* WHAT IS BEING ASKED: Line by line, transcribe all of the entries exactly.

* THE DATA:
※

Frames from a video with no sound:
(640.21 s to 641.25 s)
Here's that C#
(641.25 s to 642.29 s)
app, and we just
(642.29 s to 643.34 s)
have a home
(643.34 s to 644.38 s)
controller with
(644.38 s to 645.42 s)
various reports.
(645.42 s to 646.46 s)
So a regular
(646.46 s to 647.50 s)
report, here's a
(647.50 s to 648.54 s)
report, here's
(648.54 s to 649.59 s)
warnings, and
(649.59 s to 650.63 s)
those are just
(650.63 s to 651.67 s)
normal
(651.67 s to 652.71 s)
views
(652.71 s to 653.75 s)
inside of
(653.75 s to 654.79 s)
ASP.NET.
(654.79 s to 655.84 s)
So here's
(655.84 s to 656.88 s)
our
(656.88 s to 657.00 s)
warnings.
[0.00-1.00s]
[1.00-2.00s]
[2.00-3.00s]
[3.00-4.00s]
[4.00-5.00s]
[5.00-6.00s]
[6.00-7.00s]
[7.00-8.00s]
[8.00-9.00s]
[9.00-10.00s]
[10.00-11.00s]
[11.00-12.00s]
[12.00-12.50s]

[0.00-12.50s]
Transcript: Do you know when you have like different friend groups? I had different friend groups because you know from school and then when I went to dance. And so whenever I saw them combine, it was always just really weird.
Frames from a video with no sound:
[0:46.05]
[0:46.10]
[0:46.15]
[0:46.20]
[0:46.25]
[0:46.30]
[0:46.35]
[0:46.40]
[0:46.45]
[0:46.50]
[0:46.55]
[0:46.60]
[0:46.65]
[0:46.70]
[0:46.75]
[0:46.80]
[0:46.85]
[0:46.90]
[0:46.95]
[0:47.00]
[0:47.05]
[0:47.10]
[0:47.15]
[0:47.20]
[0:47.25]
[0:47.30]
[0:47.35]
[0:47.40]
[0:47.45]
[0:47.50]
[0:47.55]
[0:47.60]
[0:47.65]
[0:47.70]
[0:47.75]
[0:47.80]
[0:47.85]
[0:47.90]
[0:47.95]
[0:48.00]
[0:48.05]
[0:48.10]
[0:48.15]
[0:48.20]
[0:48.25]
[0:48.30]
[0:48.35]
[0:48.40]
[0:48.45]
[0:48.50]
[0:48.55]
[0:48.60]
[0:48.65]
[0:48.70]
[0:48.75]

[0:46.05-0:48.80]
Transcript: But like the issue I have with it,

※

* TASK RESPONSE:
Frames from a video with no sound:
(640.21 s to 641.25 s)
Here's that C#
(641.25 s to 642.29 s)
app, and we just
(642.29 s to 643.34 s)
have a home
(643.34 s to 644.38 s)
controller with
(644.38 s to 645.42 s)
various reports.
(645.42 s to 646.46 s)
So a regular
(646.46 s to 647.50 s)
report, here's a
(647.50 s to 648.54 s)
report, here's
(648.54 s to 649.59 s)
warnings, and
(649.59 s to 650.63 s)
those are just
(650.63 s to 651.67 s)
normal
(651.67 s to 652.71 s)
views
(652.71 s to 653.75 s)
inside of
(653.75 s to 654.79 s)
ASP.NET.
(654.79 s to 655.84 s)
So here's
(655.84 s to 656.88 s)
our
(656.88 s to 657.00 s)
warnings.
[0.00-1.00s]
[1.00-2.00s]
[2.00-3.00s]
[3.00-4.00s]
[4.00-5.00s]
[5.00-6.00s]
[6.00-7.00s]
[7.00-8.00s]
[8.00-9.00s]
[9.00-10.00s]
[10.00-11.00s]
[11.00-12.00s]
[12.00-12.50s]

[0.00-12.50s]
Transcript: Do you know when you have like different friend groups? I had different friend groups because you know from school and then when I went to dance. And so whenever I saw them combine, it was always just really weird.
Frames from a video with no sound:
[0:46.05]
[0:46.10]
[0:46.15]
[0:46.20]
[0:46.25]
[0:46.30]
[0:46.35]
[0:46.40]
[0:46.45]
[0:46.50]
[0:46.55]
[0:46.60]
[0:46.65]
[0:46.70]
[0:46.75]
[0:46.80]
[0:46.85]
[0:46.90]
[0:46.95]
[0:47.00]
[0:47.05]
[0:47.10]
[0:47.15]
[0:47.20]
[0:47.25]
[0:47.30]
[0:47.35]
[0:47.40]
[0:47.45]
[0:47.50]
[0:47.55]
[0:47.60]
[0:47.65]
[0:47.70]
[0:47.75]
[0:47.80]
[0:47.85]
[0:47.90]
[0:47.95]
[0:48.00]
[0:48.05]
[0:48.10]
[0:48.15]
[0:48.20]
[0:48.25]
[0:48.30]
[0:48.35]
[0:48.40]
[0:48.45]
[0:48.50]
[0:48.55]
[0:48.60]
[0:48.65]
[0:48.70]
[0:48.75]

[0:46.05-0:48.80]
Transcript: But like the issue I have with it,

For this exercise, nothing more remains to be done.